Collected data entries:
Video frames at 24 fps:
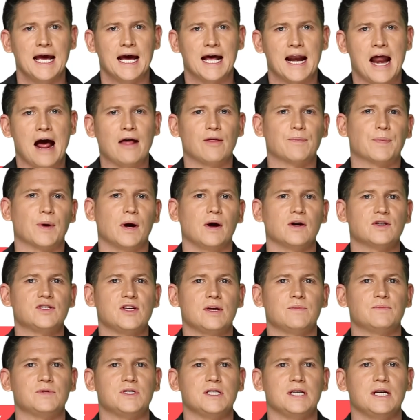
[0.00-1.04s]
and how the Bronx
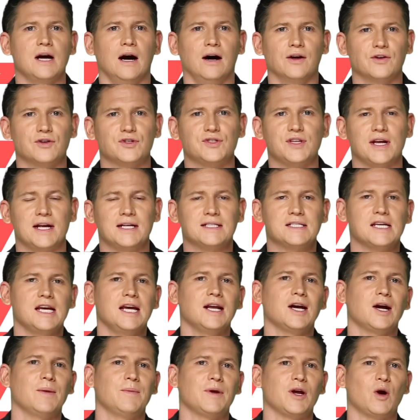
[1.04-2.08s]
MC understands
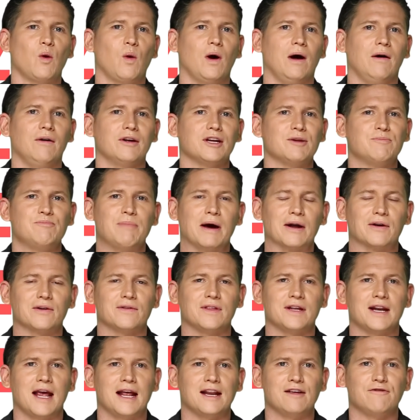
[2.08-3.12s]
income inequality better
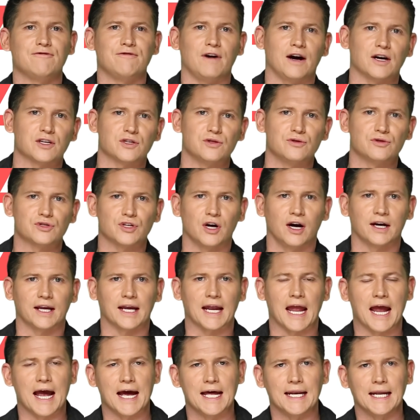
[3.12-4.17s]
than any Fox News talking
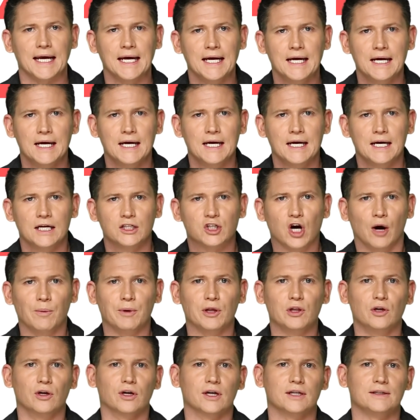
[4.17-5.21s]
head. Tomi
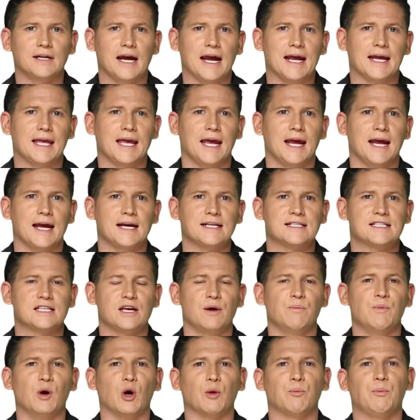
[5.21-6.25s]
Lahren, aka
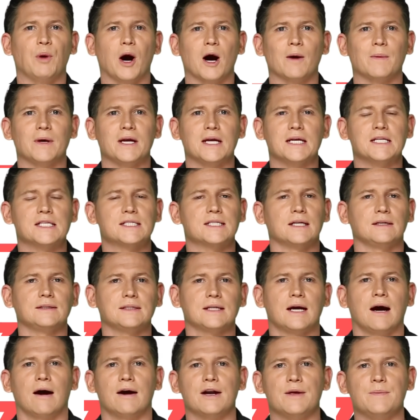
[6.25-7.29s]
Skim Milk Barbie,
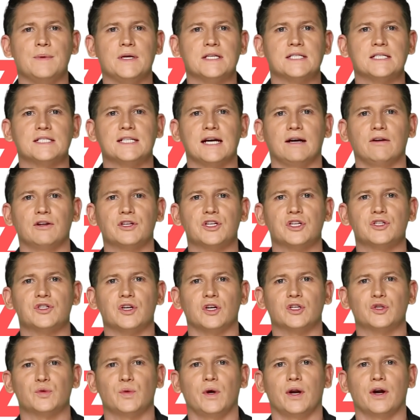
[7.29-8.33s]
insulted Cardi B's intelligence
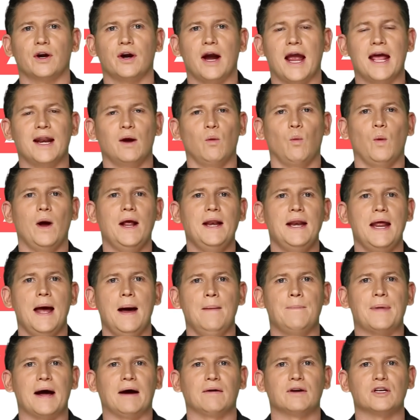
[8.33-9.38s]
on Twitter, and it went
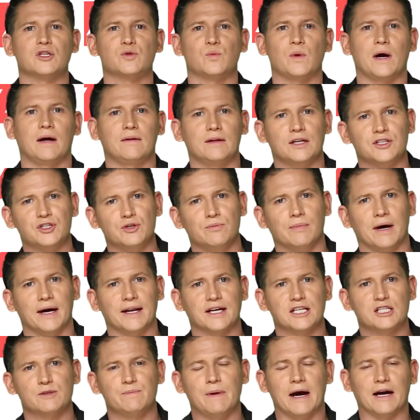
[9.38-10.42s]
about as well as you might
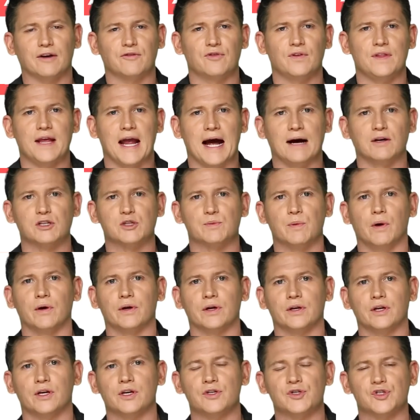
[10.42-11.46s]
expect for the
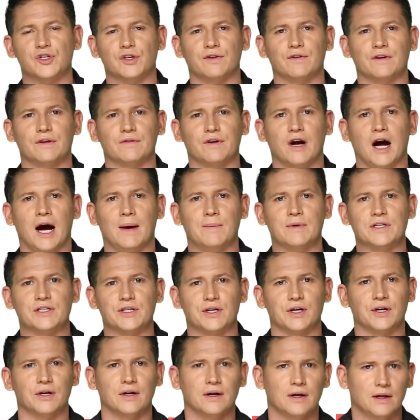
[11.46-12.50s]
outspoken conservative
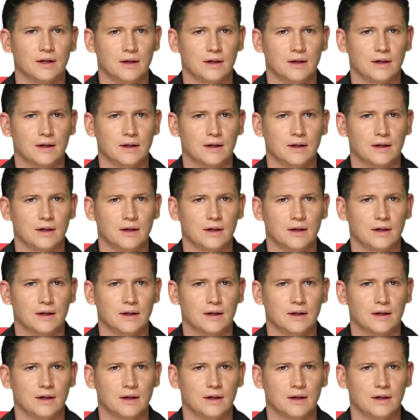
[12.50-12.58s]
commenter.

#### [Your instructions]
Each record must be quoted in full and exactly. Do not include the pictures.

#### [Your response]
Video frames at 24 fps:
[0.00-1.04s]
and how the Bronx
[1.04-2.08s]
MC understands
[2.08-3.12s]
income inequality better
[3.12-4.17s]
than any Fox News talking
[4.17-5.21s]
head. Tomi
[5.21-6.25s]
Lahren, aka
[6.25-7.29s]
Skim Milk Barbie,
[7.29-8.33s]
insulted Cardi B's intelligence
[8.33-9.38s]
on Twitter, and it went
[9.38-10.42s]
about as well as you might
[10.42-11.46s]
expect for the
[11.46-12.50s]
outspoken conservative
[12.50-12.58s]
commenter.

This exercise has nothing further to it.